- **Collection entries**
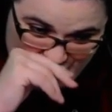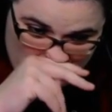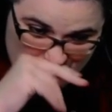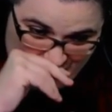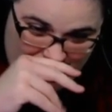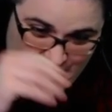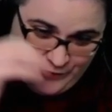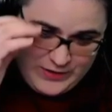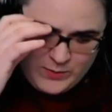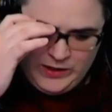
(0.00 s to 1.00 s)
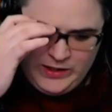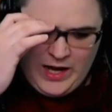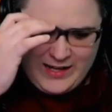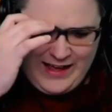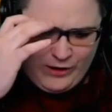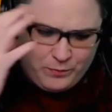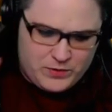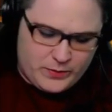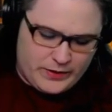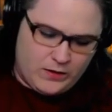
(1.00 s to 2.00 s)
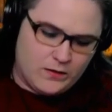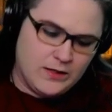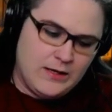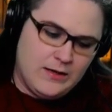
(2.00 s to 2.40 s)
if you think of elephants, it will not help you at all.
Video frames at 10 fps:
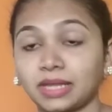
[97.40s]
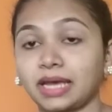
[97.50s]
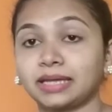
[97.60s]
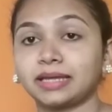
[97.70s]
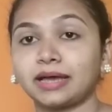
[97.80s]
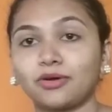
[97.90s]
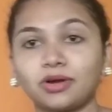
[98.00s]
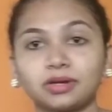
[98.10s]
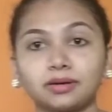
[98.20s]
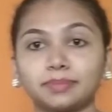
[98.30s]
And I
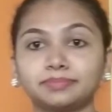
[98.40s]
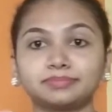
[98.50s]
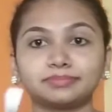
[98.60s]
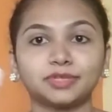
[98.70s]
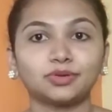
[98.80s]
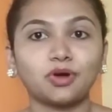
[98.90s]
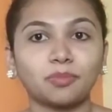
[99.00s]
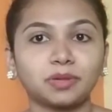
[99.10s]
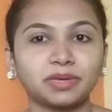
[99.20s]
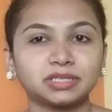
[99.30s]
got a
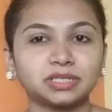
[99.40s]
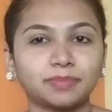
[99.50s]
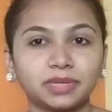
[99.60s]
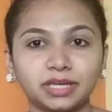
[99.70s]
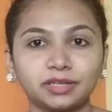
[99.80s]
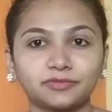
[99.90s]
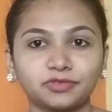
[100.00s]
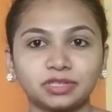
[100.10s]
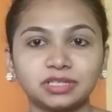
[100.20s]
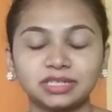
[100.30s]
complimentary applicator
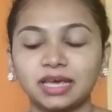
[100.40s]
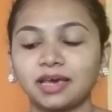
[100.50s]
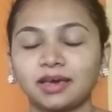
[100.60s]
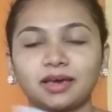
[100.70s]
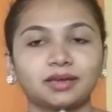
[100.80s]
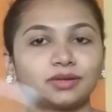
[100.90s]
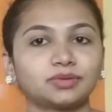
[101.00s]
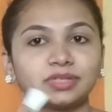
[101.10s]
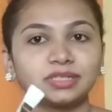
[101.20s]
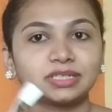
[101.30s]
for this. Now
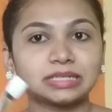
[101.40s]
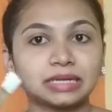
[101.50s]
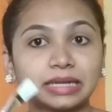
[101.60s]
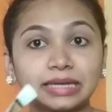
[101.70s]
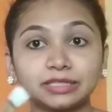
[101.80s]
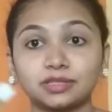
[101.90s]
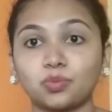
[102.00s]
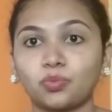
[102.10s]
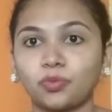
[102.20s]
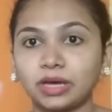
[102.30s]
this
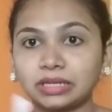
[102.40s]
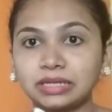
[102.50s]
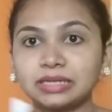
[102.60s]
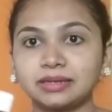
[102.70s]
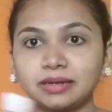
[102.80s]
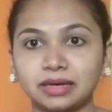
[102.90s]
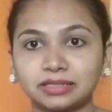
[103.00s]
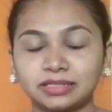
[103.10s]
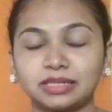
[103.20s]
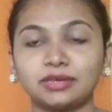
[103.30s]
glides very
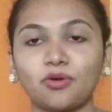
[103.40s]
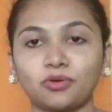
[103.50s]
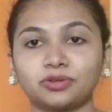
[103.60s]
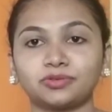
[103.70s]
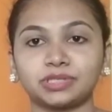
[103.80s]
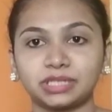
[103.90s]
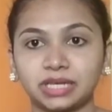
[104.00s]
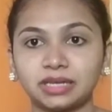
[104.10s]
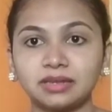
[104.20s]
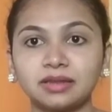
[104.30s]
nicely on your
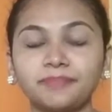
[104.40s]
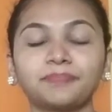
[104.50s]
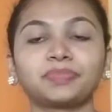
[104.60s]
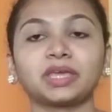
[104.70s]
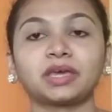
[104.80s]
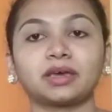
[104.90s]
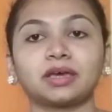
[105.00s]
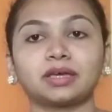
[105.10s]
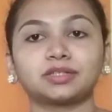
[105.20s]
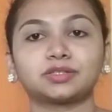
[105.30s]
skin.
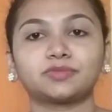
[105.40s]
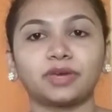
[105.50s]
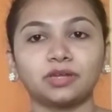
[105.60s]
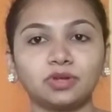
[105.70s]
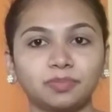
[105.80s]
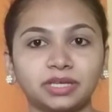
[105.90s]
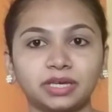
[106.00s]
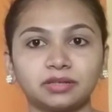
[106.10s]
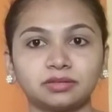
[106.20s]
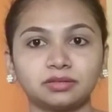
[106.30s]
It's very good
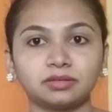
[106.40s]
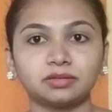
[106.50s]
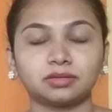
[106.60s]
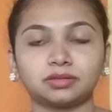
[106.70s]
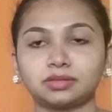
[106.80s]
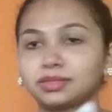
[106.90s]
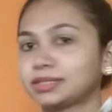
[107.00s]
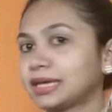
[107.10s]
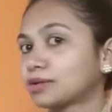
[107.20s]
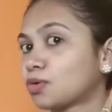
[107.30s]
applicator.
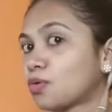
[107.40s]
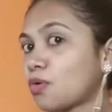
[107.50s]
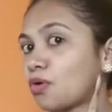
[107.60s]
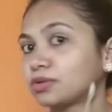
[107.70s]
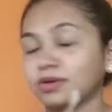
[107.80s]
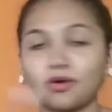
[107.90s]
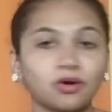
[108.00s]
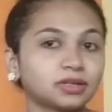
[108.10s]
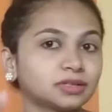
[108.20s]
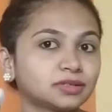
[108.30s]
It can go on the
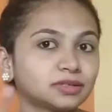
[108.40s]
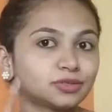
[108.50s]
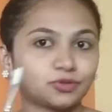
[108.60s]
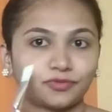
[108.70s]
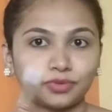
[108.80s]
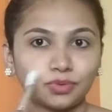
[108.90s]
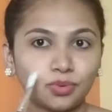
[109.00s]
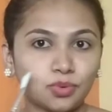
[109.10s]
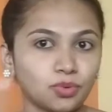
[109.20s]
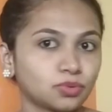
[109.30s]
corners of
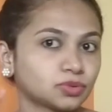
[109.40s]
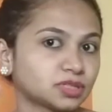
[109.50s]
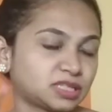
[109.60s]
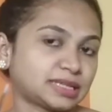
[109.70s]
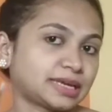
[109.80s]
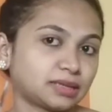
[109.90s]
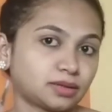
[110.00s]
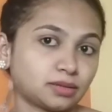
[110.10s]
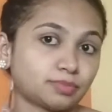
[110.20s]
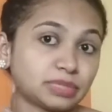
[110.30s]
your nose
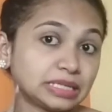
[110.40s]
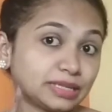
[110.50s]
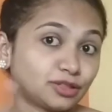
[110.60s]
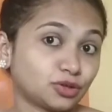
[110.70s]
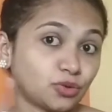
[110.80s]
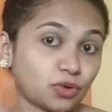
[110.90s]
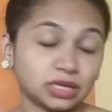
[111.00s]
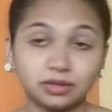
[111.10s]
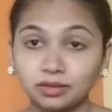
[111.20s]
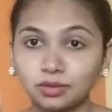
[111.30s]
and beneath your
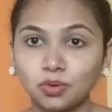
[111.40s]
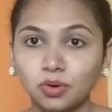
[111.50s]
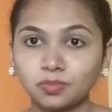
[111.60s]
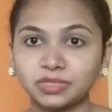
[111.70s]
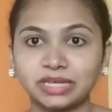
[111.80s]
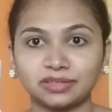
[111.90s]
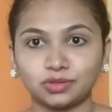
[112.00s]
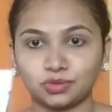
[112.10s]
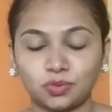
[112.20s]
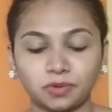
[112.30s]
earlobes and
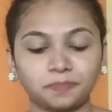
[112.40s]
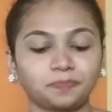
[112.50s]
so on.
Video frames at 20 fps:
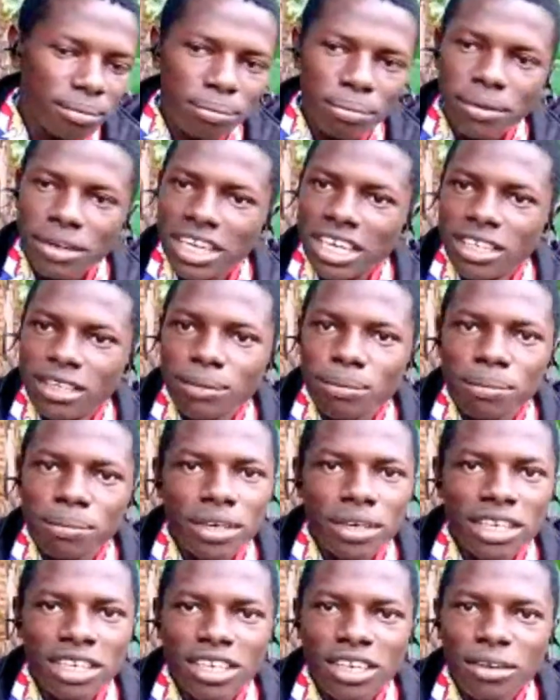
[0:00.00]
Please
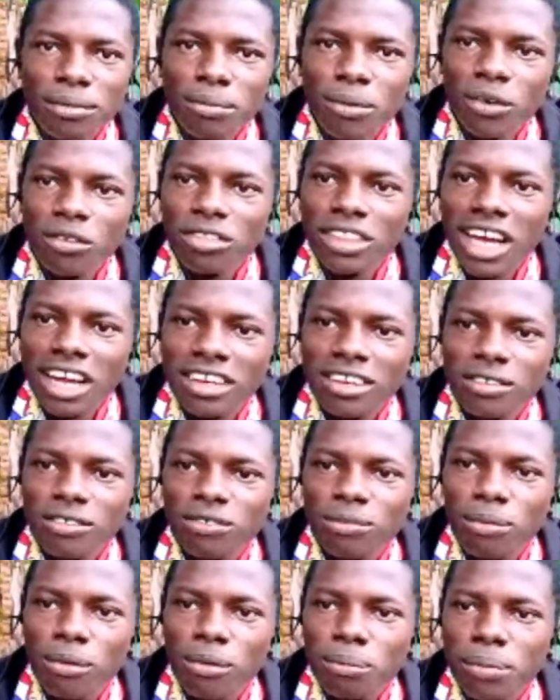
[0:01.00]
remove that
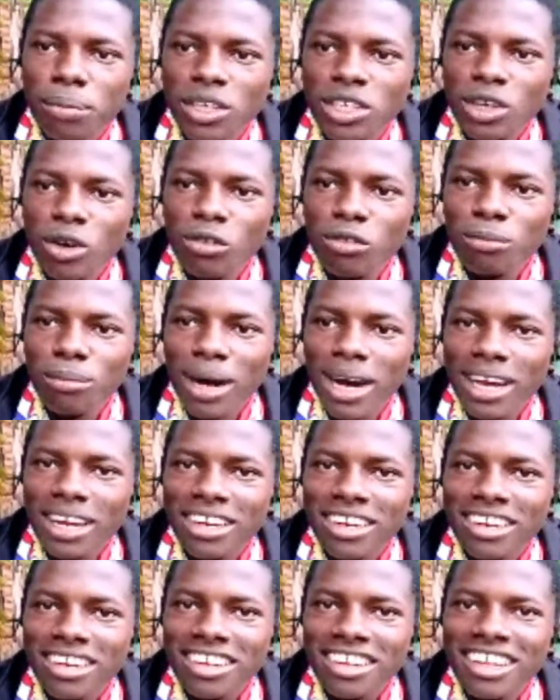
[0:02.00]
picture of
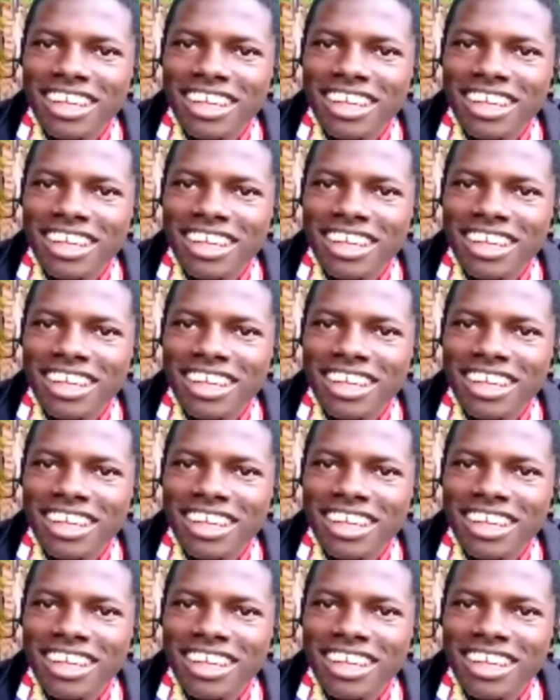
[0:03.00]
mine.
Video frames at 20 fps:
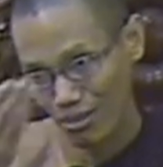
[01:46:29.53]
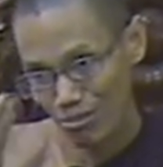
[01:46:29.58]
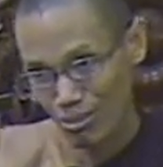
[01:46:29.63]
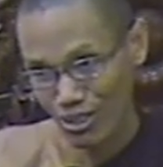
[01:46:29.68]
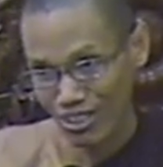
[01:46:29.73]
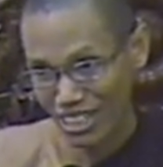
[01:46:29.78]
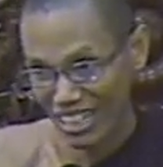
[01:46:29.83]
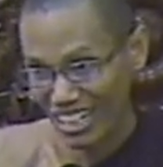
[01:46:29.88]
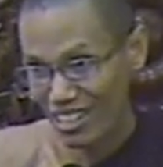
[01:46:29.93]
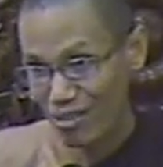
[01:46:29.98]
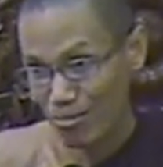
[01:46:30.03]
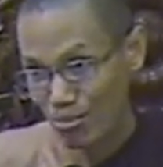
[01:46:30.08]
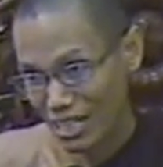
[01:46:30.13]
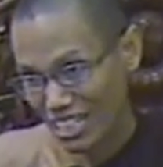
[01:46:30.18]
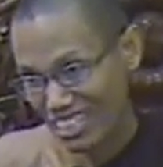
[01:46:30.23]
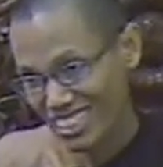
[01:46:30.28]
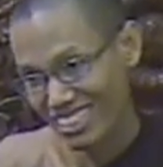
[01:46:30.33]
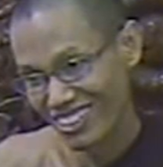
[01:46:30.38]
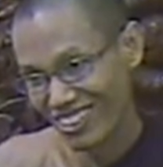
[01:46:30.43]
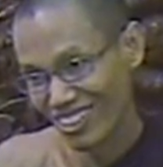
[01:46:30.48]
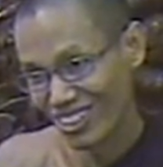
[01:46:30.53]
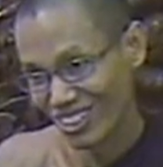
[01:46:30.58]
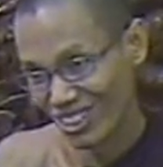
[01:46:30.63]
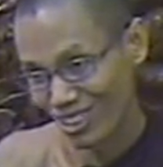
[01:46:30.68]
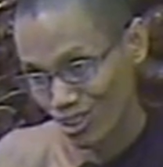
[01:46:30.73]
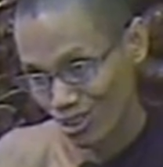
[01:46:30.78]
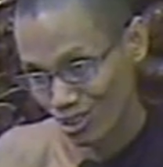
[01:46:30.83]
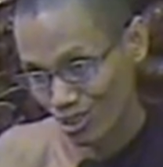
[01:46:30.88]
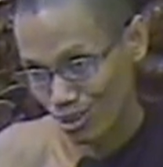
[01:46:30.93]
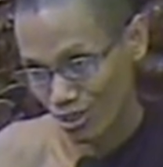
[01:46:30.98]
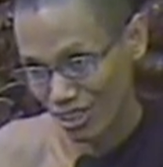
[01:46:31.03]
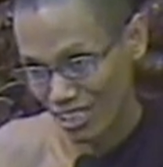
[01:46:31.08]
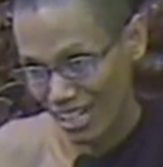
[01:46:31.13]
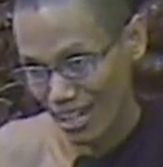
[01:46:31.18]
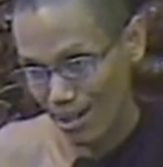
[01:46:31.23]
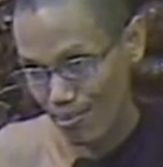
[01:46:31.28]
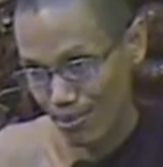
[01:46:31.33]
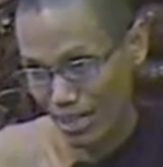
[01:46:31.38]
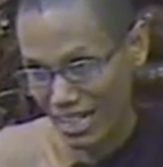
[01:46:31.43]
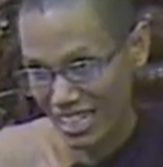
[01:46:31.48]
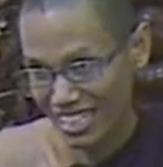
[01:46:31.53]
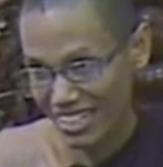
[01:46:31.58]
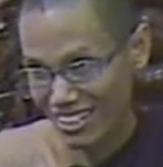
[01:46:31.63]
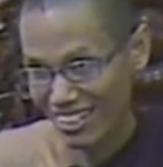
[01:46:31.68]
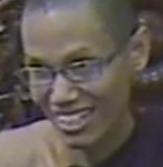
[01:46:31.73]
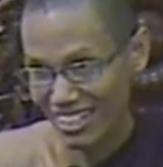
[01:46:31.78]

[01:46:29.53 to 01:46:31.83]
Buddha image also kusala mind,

- **What this task involves**
Pictures are not part of the copy. Output only the lines from the one with "[01:46:30.48]" through the final line of the records, exactly as given.

- **Exercise response**
[01:46:30.48]
[01:46:30.53]
[01:46:30.58]
[01:46:30.63]
[01:46:30.68]
[01:46:30.73]
[01:46:30.78]
[01:46:30.83]
[01:46:30.88]
[01:46:30.93]
[01:46:30.98]
[01:46:31.03]
[01:46:31.08]
[01:46:31.13]
[01:46:31.18]
[01:46:31.23]
[01:46:31.28]
[01:46:31.33]
[01:46:31.38]
[01:46:31.43]
[01:46:31.48]
[01:46:31.53]
[01:46:31.58]
[01:46:31.63]
[01:46:31.68]
[01:46:31.73]
[01:46:31.78]

[01:46:29.53 to 01:46:31.83]
Buddha image also kusala mind,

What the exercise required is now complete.